*** Opening Data listing ***

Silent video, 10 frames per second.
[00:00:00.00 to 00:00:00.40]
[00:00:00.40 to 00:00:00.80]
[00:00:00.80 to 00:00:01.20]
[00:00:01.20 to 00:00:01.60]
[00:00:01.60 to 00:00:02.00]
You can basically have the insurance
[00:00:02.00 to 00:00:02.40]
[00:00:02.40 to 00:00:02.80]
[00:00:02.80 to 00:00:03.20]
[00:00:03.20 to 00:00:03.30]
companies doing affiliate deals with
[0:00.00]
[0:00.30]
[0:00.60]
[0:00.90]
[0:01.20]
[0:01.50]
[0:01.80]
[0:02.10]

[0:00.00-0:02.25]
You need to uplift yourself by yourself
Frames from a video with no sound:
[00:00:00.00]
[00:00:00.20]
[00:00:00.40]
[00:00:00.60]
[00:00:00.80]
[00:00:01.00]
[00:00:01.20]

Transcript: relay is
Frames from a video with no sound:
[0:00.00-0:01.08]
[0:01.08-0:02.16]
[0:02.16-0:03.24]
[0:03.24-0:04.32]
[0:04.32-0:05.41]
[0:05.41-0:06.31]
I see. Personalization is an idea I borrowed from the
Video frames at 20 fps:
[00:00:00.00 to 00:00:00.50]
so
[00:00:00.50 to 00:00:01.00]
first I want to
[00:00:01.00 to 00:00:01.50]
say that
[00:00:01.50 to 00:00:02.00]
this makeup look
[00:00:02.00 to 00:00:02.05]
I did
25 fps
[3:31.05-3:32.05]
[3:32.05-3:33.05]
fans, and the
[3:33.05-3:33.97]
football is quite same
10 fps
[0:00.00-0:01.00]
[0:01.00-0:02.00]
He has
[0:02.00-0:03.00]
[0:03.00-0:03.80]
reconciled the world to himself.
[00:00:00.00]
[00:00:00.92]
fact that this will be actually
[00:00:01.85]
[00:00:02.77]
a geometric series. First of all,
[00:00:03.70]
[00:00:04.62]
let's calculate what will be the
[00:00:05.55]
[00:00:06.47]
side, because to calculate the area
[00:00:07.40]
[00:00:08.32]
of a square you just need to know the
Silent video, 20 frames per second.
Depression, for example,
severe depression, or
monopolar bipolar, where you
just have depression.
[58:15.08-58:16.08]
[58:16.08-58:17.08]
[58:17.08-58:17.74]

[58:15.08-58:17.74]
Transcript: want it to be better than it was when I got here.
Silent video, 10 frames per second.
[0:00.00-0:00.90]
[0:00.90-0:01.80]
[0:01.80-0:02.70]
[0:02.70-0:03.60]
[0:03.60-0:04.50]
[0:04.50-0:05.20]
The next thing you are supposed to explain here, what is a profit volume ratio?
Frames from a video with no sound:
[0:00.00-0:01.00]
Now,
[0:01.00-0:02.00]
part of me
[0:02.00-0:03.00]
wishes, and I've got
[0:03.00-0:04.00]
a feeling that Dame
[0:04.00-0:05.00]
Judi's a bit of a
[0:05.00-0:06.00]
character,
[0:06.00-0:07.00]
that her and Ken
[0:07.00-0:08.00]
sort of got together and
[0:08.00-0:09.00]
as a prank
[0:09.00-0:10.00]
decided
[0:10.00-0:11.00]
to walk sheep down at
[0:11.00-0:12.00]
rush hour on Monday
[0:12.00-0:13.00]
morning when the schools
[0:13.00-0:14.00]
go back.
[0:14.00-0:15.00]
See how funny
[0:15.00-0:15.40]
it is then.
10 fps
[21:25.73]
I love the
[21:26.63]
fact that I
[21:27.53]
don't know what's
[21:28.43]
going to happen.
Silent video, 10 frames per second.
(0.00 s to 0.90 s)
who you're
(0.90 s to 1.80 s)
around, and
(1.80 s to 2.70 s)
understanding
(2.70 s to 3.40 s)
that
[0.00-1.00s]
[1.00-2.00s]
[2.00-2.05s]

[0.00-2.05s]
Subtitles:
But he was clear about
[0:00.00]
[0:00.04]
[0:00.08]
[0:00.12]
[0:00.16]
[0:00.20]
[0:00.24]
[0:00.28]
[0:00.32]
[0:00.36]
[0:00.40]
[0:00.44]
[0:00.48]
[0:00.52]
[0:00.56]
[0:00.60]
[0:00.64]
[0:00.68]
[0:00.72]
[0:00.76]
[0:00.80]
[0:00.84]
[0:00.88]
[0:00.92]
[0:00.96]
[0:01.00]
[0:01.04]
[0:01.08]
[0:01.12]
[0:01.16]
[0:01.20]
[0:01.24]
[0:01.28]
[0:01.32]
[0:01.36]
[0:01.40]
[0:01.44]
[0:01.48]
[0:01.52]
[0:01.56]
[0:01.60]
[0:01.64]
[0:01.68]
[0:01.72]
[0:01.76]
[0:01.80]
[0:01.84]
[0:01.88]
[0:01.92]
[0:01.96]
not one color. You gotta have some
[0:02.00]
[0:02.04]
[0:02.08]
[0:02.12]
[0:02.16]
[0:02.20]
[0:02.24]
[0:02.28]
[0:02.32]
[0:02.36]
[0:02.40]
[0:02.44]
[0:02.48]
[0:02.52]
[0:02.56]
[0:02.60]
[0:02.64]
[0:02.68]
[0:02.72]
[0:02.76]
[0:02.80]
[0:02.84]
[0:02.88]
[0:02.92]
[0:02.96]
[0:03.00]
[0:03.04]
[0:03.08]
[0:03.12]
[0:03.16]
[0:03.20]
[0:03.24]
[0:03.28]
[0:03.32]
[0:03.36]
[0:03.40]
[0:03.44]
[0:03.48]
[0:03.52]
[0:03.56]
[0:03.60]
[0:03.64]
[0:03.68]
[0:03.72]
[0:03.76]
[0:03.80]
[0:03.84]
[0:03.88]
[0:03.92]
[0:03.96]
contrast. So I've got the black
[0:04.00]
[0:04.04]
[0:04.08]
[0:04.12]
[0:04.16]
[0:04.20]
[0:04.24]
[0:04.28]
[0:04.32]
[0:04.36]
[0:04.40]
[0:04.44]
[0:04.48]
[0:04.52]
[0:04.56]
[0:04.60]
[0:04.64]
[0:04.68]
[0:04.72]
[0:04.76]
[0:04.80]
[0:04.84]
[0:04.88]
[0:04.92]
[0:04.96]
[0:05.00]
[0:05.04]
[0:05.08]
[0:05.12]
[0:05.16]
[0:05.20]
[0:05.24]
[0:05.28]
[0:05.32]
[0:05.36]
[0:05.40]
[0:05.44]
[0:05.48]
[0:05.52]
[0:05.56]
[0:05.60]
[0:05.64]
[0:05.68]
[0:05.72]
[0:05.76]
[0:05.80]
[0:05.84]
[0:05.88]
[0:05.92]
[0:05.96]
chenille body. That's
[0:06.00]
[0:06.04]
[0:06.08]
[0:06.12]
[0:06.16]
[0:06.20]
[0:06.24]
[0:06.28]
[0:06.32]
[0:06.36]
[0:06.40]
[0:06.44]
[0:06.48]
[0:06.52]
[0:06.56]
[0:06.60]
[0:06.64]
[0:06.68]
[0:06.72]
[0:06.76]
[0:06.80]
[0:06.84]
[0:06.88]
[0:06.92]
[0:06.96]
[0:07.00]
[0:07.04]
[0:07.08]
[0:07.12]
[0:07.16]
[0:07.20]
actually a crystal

*** Closing Data listing ***

What this task involves: Give every entry back unchanged. Leave none out.

Solution to this problem:
Silent video, 10 frames per second.
[00:00:00.00 to 00:00:00.40]
[00:00:00.40 to 00:00:00.80]
[00:00:00.80 to 00:00:01.20]
[00:00:01.20 to 00:00:01.60]
[00:00:01.60 to 00:00:02.00]
You can basically have the insurance
[00:00:02.00 to 00:00:02.40]
[00:00:02.40 to 00:00:02.80]
[00:00:02.80 to 00:00:03.20]
[00:00:03.20 to 00:00:03.30]
companies doing affiliate deals with
[0:00.00]
[0:00.30]
[0:00.60]
[0:00.90]
[0:01.20]
[0:01.50]
[0:01.80]
[0:02.10]

[0:00.00-0:02.25]
You need to uplift yourself by yourself
Frames from a video with no sound:
[00:00:00.00]
[00:00:00.20]
[00:00:00.40]
[00:00:00.60]
[00:00:00.80]
[00:00:01.00]
[00:00:01.20]

Transcript: relay is
Frames from a video with no sound:
[0:00.00-0:01.08]
[0:01.08-0:02.16]
[0:02.16-0:03.24]
[0:03.24-0:04.32]
[0:04.32-0:05.41]
[0:05.41-0:06.31]
I see. Personalization is an idea I borrowed from the
Video frames at 20 fps:
[00:00:00.00 to 00:00:00.50]
so
[00:00:00.50 to 00:00:01.00]
first I want to
[00:00:01.00 to 00:00:01.50]
say that
[00:00:01.50 to 00:00:02.00]
this makeup look
[00:00:02.00 to 00:00:02.05]
I did
25 fps
[3:31.05-3:32.05]
[3:32.05-3:33.05]
fans, and the
[3:33.05-3:33.97]
football is quite same
10 fps
[0:00.00-0:01.00]
[0:01.00-0:02.00]
He has
[0:02.00-0:03.00]
[0:03.00-0:03.80]
reconciled the world to himself.
[00:00:00.00]
[00:00:00.92]
fact that this will be actually
[00:00:01.85]
[00:00:02.77]
a geometric series. First of all,
[00:00:03.70]
[00:00:04.62]
let's calculate what will be the
[00:00:05.55]
[00:00:06.47]
side, because to calculate the area
[00:00:07.40]
[00:00:08.32]
of a square you just need to know the
Silent video, 20 frames per second.
Depression, for example,
severe depression, or
monopolar bipolar, where you
just have depression.
[58:15.08-58:16.08]
[58:16.08-58:17.08]
[58:17.08-58:17.74]

[58:15.08-58:17.74]
Transcript: want it to be better than it was when I got here.
Silent video, 10 frames per second.
[0:00.00-0:00.90]
[0:00.90-0:01.80]
[0:01.80-0:02.70]
[0:02.70-0:03.60]
[0:03.60-0:04.50]
[0:04.50-0:05.20]
The next thing you are supposed to explain here, what is a profit volume ratio?
Frames from a video with no sound:
[0:00.00-0:01.00]
Now,
[0:01.00-0:02.00]
part of me
[0:02.00-0:03.00]
wishes, and I've got
[0:03.00-0:04.00]
a feeling that Dame
[0:04.00-0:05.00]
Judi's a bit of a
[0:05.00-0:06.00]
character,
[0:06.00-0:07.00]
that her and Ken
[0:07.00-0:08.00]
sort of got together and
[0:08.00-0:09.00]
as a prank
[0:09.00-0:10.00]
decided
[0:10.00-0:11.00]
to walk sheep down at
[0:11.00-0:12.00]
rush hour on Monday
[0:12.00-0:13.00]
morning when the schools
[0:13.00-0:14.00]
go back.
[0:14.00-0:15.00]
See how funny
[0:15.00-0:15.40]
it is then.
10 fps
[21:25.73]
I love the
[21:26.63]
fact that I
[21:27.53]
don't know what's
[21:28.43]
going to happen.
Silent video, 10 frames per second.
(0.00 s to 0.90 s)
who you're
(0.90 s to 1.80 s)
around, and
(1.80 s to 2.70 s)
understanding
(2.70 s to 3.40 s)
that
[0.00-1.00s]
[1.00-2.00s]
[2.00-2.05s]

[0.00-2.05s]
Subtitles:
But he was clear about
[0:00.00]
[0:00.04]
[0:00.08]
[0:00.12]
[0:00.16]
[0:00.20]
[0:00.24]
[0:00.28]
[0:00.32]
[0:00.36]
[0:00.40]
[0:00.44]
[0:00.48]
[0:00.52]
[0:00.56]
[0:00.60]
[0:00.64]
[0:00.68]
[0:00.72]
[0:00.76]
[0:00.80]
[0:00.84]
[0:00.88]
[0:00.92]
[0:00.96]
[0:01.00]
[0:01.04]
[0:01.08]
[0:01.12]
[0:01.16]
[0:01.20]
[0:01.24]
[0:01.28]
[0:01.32]
[0:01.36]
[0:01.40]
[0:01.44]
[0:01.48]
[0:01.52]
[0:01.56]
[0:01.60]
[0:01.64]
[0:01.68]
[0:01.72]
[0:01.76]
[0:01.80]
[0:01.84]
[0:01.88]
[0:01.92]
[0:01.96]
not one color. You gotta have some
[0:02.00]
[0:02.04]
[0:02.08]
[0:02.12]
[0:02.16]
[0:02.20]
[0:02.24]
[0:02.28]
[0:02.32]
[0:02.36]
[0:02.40]
[0:02.44]
[0:02.48]
[0:02.52]
[0:02.56]
[0:02.60]
[0:02.64]
[0:02.68]
[0:02.72]
[0:02.76]
[0:02.80]
[0:02.84]
[0:02.88]
[0:02.92]
[0:02.96]
[0:03.00]
[0:03.04]
[0:03.08]
[0:03.12]
[0:03.16]
[0:03.20]
[0:03.24]
[0:03.28]
[0:03.32]
[0:03.36]
[0:03.40]
[0:03.44]
[0:03.48]
[0:03.52]
[0:03.56]
[0:03.60]
[0:03.64]
[0:03.68]
[0:03.72]
[0:03.76]
[0:03.80]
[0:03.84]
[0:03.88]
[0:03.92]
[0:03.96]
contrast. So I've got the black
[0:04.00]
[0:04.04]
[0:04.08]
[0:04.12]
[0:04.16]
[0:04.20]
[0:04.24]
[0:04.28]
[0:04.32]
[0:04.36]
[0:04.40]
[0:04.44]
[0:04.48]
[0:04.52]
[0:04.56]
[0:04.60]
[0:04.64]
[0:04.68]
[0:04.72]
[0:04.76]
[0:04.80]
[0:04.84]
[0:04.88]
[0:04.92]
[0:04.96]
[0:05.00]
[0:05.04]
[0:05.08]
[0:05.12]
[0:05.16]
[0:05.20]
[0:05.24]
[0:05.28]
[0:05.32]
[0:05.36]
[0:05.40]
[0:05.44]
[0:05.48]
[0:05.52]
[0:05.56]
[0:05.60]
[0:05.64]
[0:05.68]
[0:05.72]
[0:05.76]
[0:05.80]
[0:05.84]
[0:05.88]
[0:05.92]
[0:05.96]
chenille body. That's
[0:06.00]
[0:06.04]
[0:06.08]
[0:06.12]
[0:06.16]
[0:06.20]
[0:06.24]
[0:06.28]
[0:06.32]
[0:06.36]
[0:06.40]
[0:06.44]
[0:06.48]
[0:06.52]
[0:06.56]
[0:06.60]
[0:06.64]
[0:06.68]
[0:06.72]
[0:06.76]
[0:06.80]
[0:06.84]
[0:06.88]
[0:06.92]
[0:06.96]
[0:07.00]
[0:07.04]
[0:07.08]
[0:07.12]
[0:07.16]
[0:07.20]
actually a crystal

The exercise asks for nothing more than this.